■ Data supplied
Content starts
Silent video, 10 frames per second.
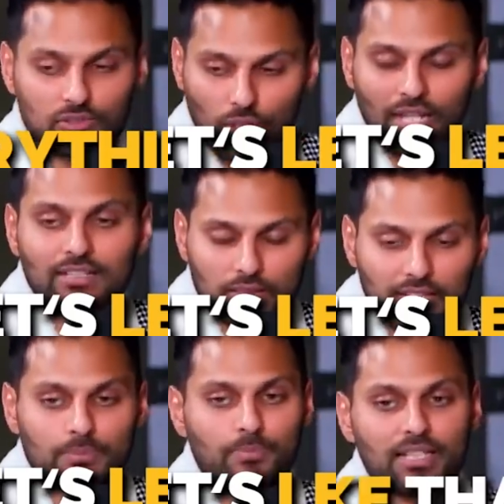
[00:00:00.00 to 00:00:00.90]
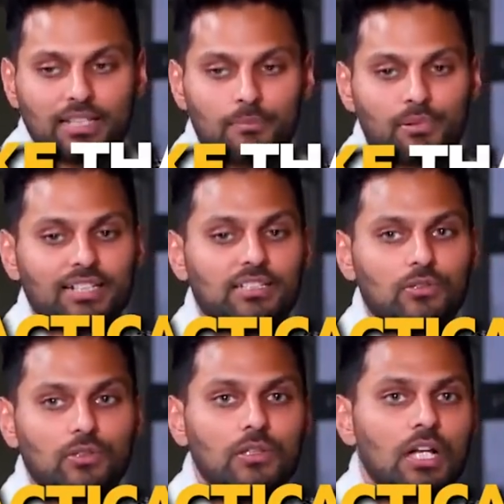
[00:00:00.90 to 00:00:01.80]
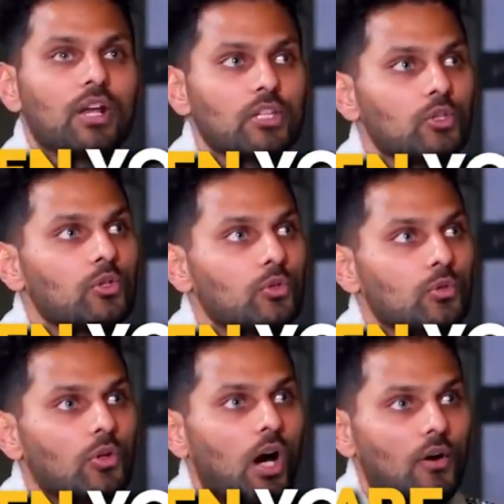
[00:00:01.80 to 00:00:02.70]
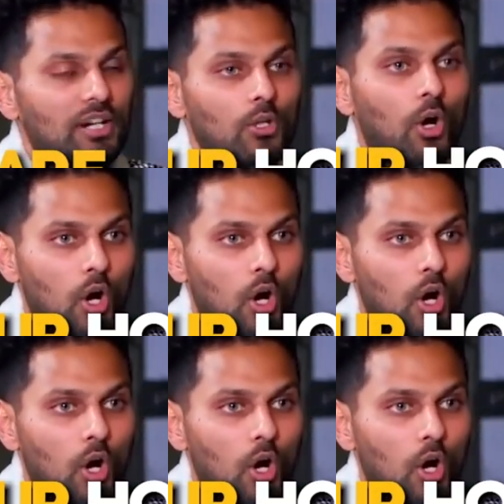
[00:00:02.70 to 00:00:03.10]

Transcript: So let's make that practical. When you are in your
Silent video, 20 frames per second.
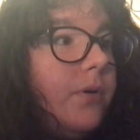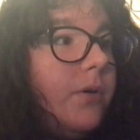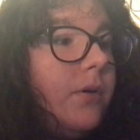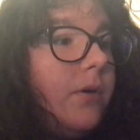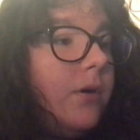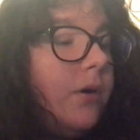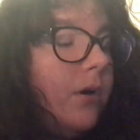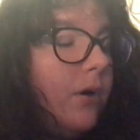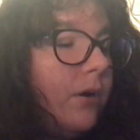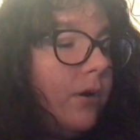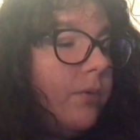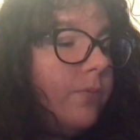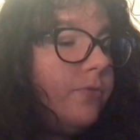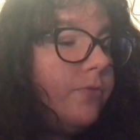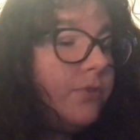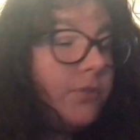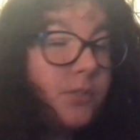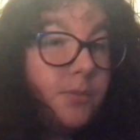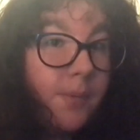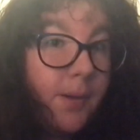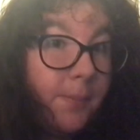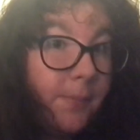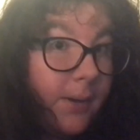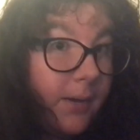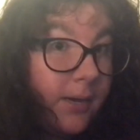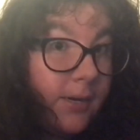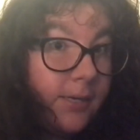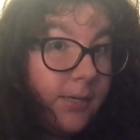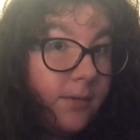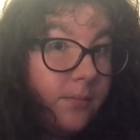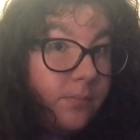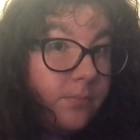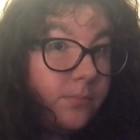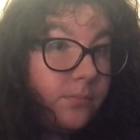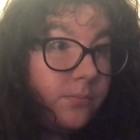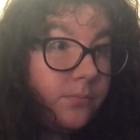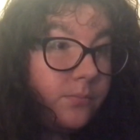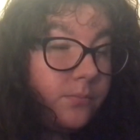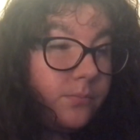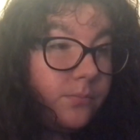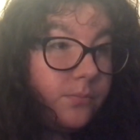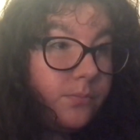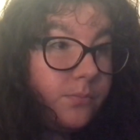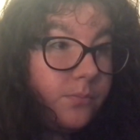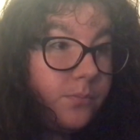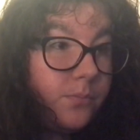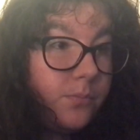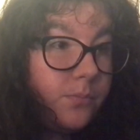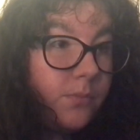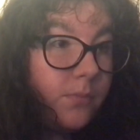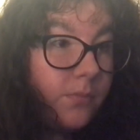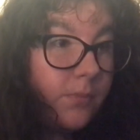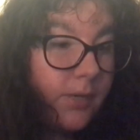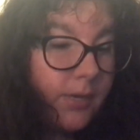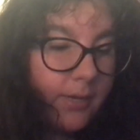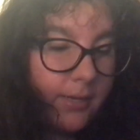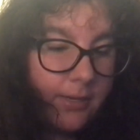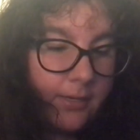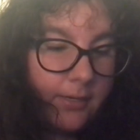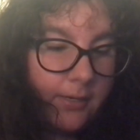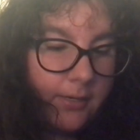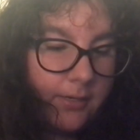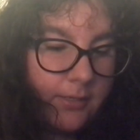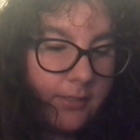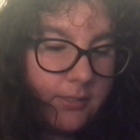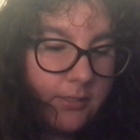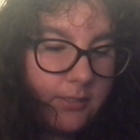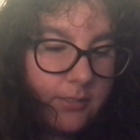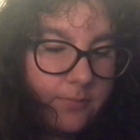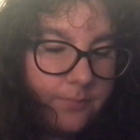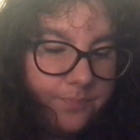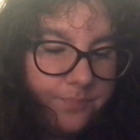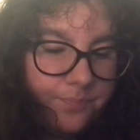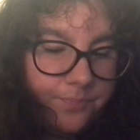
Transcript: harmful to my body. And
Content ends
The lines from the one with "[00:00:01.80 to 00:00:02.70]" to the end of the data above should be retyped exactly, both ends included, and pictures are to be left out.

■ Expected answer
[00:00:01.80 to 00:00:02.70]
[00:00:02.70 to 00:00:03.10]

Transcript: So let's make that practical. When you are in your
Silent video, 20 frames per second.
Transcript: harmful to my body. And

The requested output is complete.